Task requirements:
Every line of the listing should be retyped exactly, but none of the pictures should be.

Recorded information:
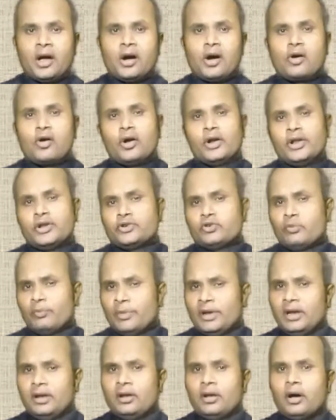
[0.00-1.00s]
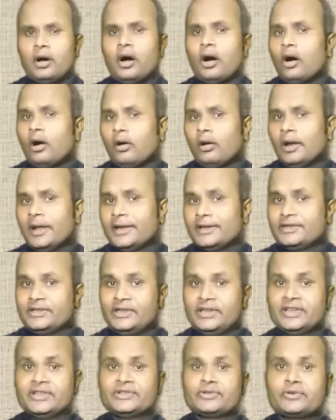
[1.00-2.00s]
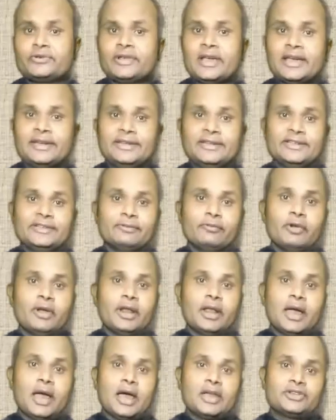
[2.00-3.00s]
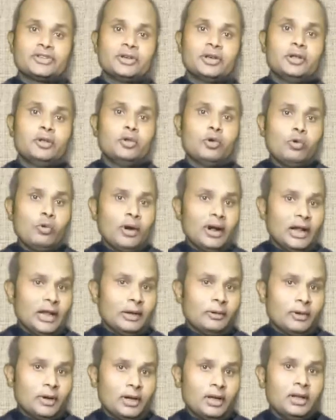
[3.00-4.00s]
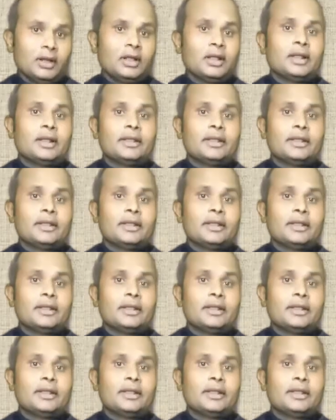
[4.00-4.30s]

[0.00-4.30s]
According to Mill, all Asian societies were at a lower level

Exercise solution:
[0.00-1.00s]
[1.00-2.00s]
[2.00-3.00s]
[3.00-4.00s]
[4.00-4.30s]

[0.00-4.30s]
According to Mill, all Asian societies were at a lower level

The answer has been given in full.